EXERCISE DESCRIPTION: From the first line to the last, write out the records exactly, leaving the pictures behind.

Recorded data
++++
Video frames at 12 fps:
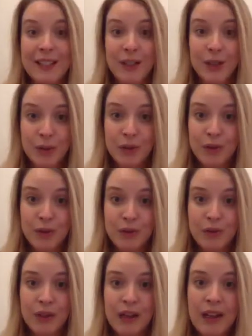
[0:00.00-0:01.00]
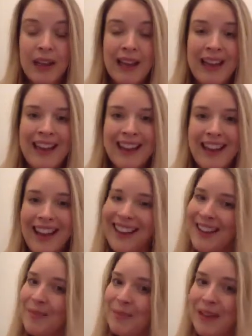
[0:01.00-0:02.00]
school, it
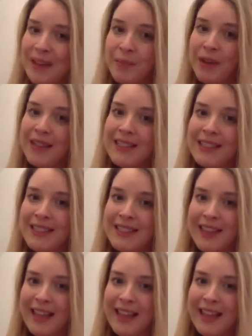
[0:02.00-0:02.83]
kind of minimizes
++++
ANSWER:
Video frames at 12 fps:
[0:00.00-0:01.00]
[0:01.00-0:02.00]
school, it
[0:02.00-0:02.83]
kind of minimizes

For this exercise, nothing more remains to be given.